July 10th, 2010 by Christian Seebode

It may be intuitive for some people for others not. The more you know the healthier you live. A study  investigating the influence of health literacy on the occurrence of hypoglycemic episodes in diabetic 2 patients reveals a significant relationship:


The following quote depicts one main aspect of health illiteracy in this studydreamstime_14136388

Serious hypoglycemic events occur more often than are clinically recognized, especially among patients who may have difficulty understanding written materials. Providers and pharmacists need to ensure that their patients fully understand the instructions that come with each medication or patient safety may be compromised.

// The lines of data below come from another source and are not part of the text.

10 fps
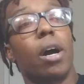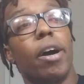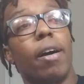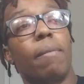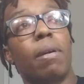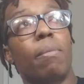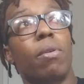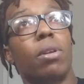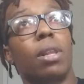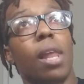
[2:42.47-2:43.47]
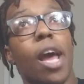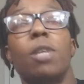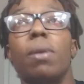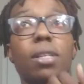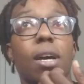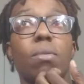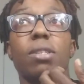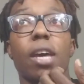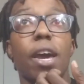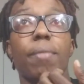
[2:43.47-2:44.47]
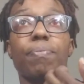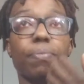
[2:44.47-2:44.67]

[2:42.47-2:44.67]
I remember the last place I was at,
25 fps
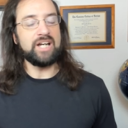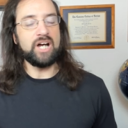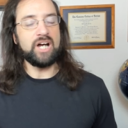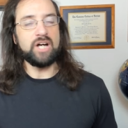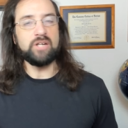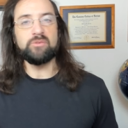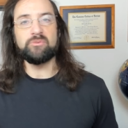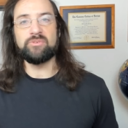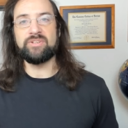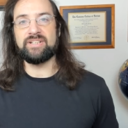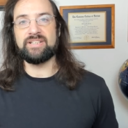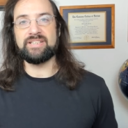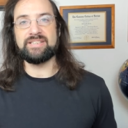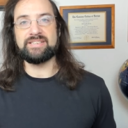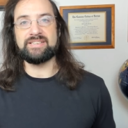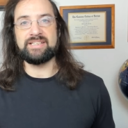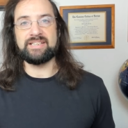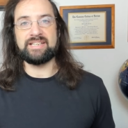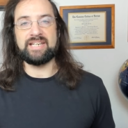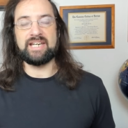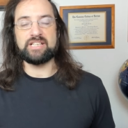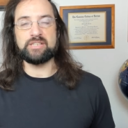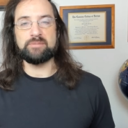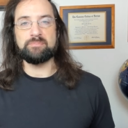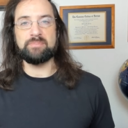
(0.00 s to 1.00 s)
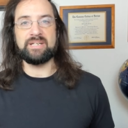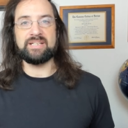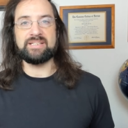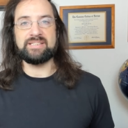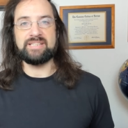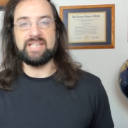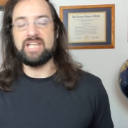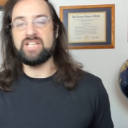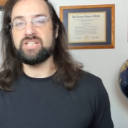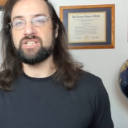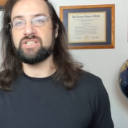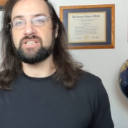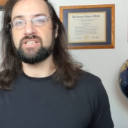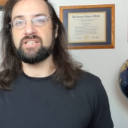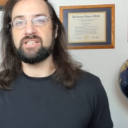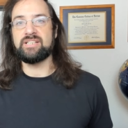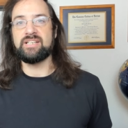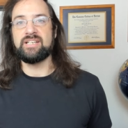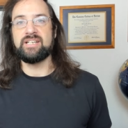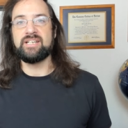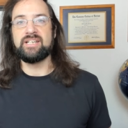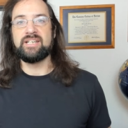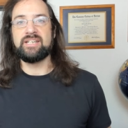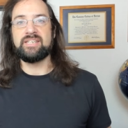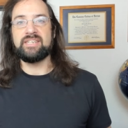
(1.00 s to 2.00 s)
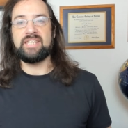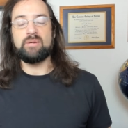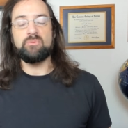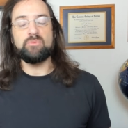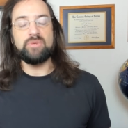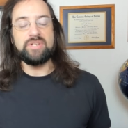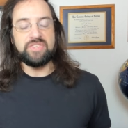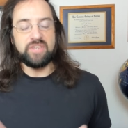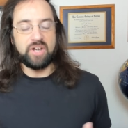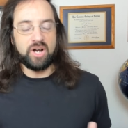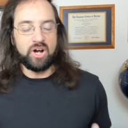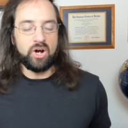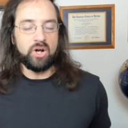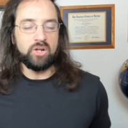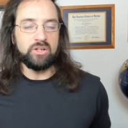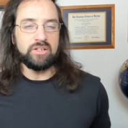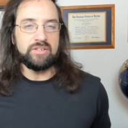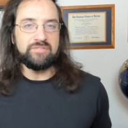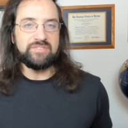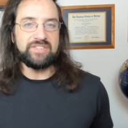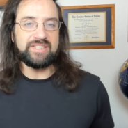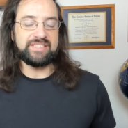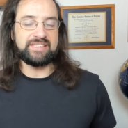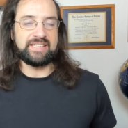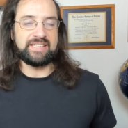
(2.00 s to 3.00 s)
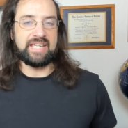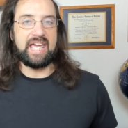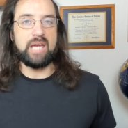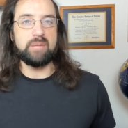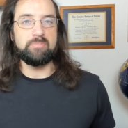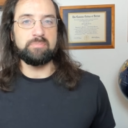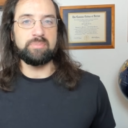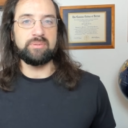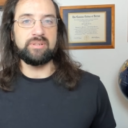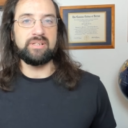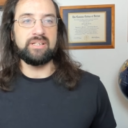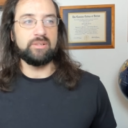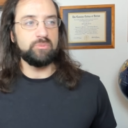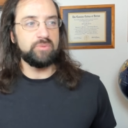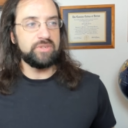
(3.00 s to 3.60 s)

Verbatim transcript: unrealistic expectation that with all of this happening,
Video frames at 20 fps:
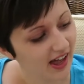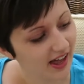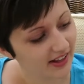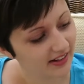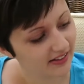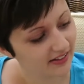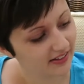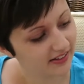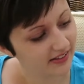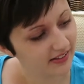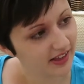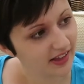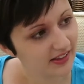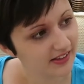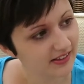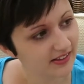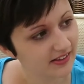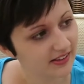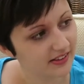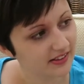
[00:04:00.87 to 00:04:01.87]
and
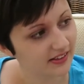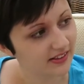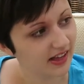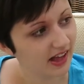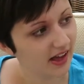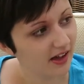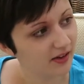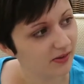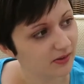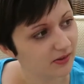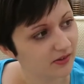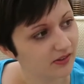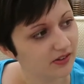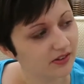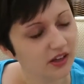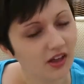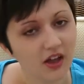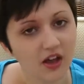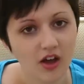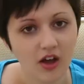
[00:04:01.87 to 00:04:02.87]
this
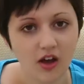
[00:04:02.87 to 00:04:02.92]
sounds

But understanding the medication is just part of the literacy needed.  Diabetes 2 is a perfect example of a chronic condition with an elevated demand for monitoring and adaption. And this is not limited to medication, more important is the adaptation of diet and lifestyle. Controling diabetes means to learn about the path the disease takes and monitor the necessary parameters. In fact this control could and should be performed by the patient. See this post for an example. Health literacy for diabetes is achieved as a cognitive and learning path individually by each patient. This is why patient centered information and education systems should reflect this path by a combination of diary, monitoring and evaluation modules. Discussion with the expert physician who supplies guidance is also necessary. Patient Centered Information Systems can contribute the necessary feedback for patients which is much better than just taking a pill or insulin. Of course this only works if the patient is motivated to do this work.  Since health literacy is such an individual issue the motivation is also an individual thing. But i am convinced that every patient is kind of motivated by having a chance to gain control over a situation which evolves positively for him.